## Task directions:
Look below for the line with "[0:02.00-0:03.00]"; begin the copy there and stop after the line with "Word for word: It", keeping the text exact and the pictures out.
•••••
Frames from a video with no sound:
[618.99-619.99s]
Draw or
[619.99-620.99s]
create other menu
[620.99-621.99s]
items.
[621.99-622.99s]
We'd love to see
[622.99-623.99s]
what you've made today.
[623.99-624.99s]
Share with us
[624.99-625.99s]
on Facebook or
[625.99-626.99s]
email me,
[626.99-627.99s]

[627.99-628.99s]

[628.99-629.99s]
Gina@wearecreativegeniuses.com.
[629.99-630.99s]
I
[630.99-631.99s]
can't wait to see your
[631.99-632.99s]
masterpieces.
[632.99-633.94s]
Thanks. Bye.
•••••
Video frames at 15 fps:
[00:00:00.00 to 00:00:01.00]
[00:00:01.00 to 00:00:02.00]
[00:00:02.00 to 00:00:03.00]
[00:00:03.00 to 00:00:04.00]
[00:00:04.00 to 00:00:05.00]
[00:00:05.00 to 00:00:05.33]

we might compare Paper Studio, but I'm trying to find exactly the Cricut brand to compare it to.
•••••
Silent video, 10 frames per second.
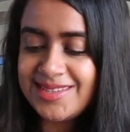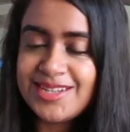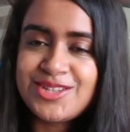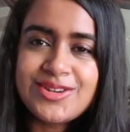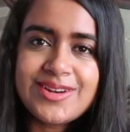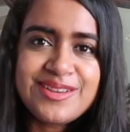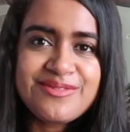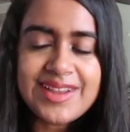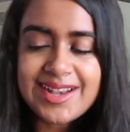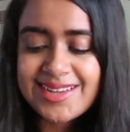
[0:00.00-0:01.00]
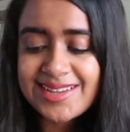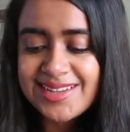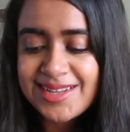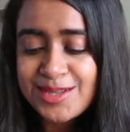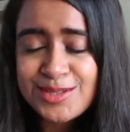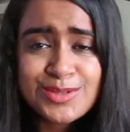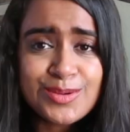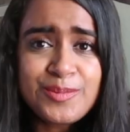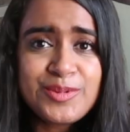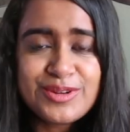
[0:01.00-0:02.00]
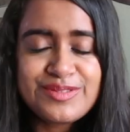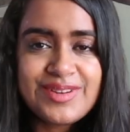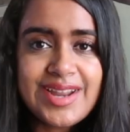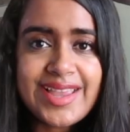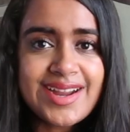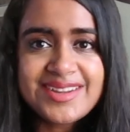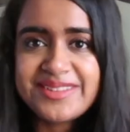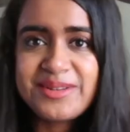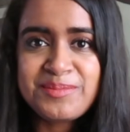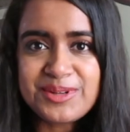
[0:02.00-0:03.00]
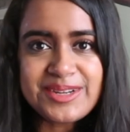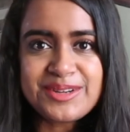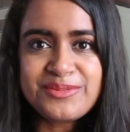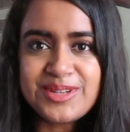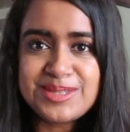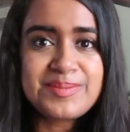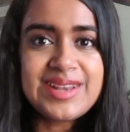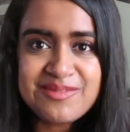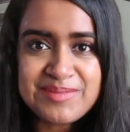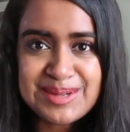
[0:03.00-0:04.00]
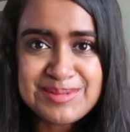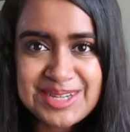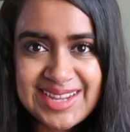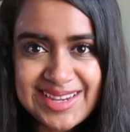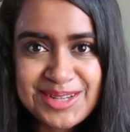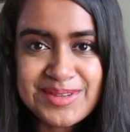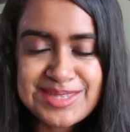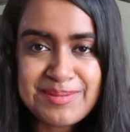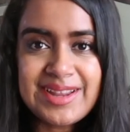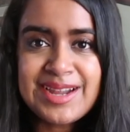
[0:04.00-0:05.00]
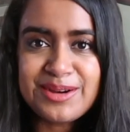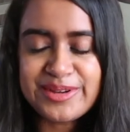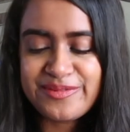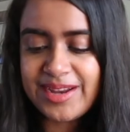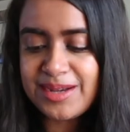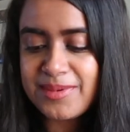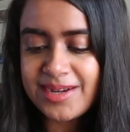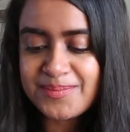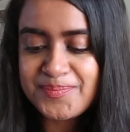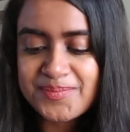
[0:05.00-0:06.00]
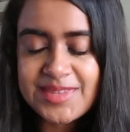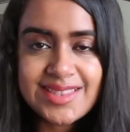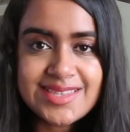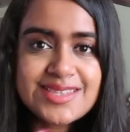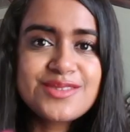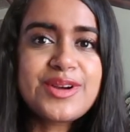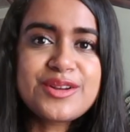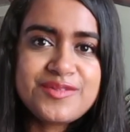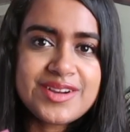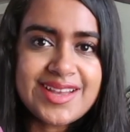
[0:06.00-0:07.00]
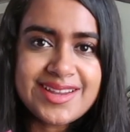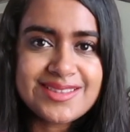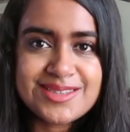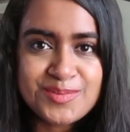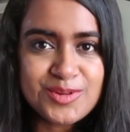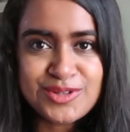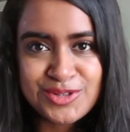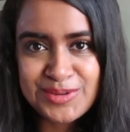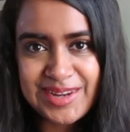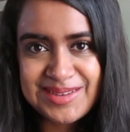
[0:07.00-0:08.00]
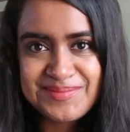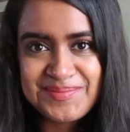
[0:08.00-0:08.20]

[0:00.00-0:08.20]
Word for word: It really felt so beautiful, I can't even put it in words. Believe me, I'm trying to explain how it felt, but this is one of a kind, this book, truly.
•••••
## Response to this exercise:
[0:02.00-0:03.00]
[0:03.00-0:04.00]
[0:04.00-0:05.00]
[0:05.00-0:06.00]
[0:06.00-0:07.00]
[0:07.00-0:08.00]
[0:08.00-0:08.20]

[0:00.00-0:08.20]
Word for word: It really felt so beautiful, I can't even put it in words. Believe me, I'm trying to explain how it felt, but this is one of a kind, this book, truly.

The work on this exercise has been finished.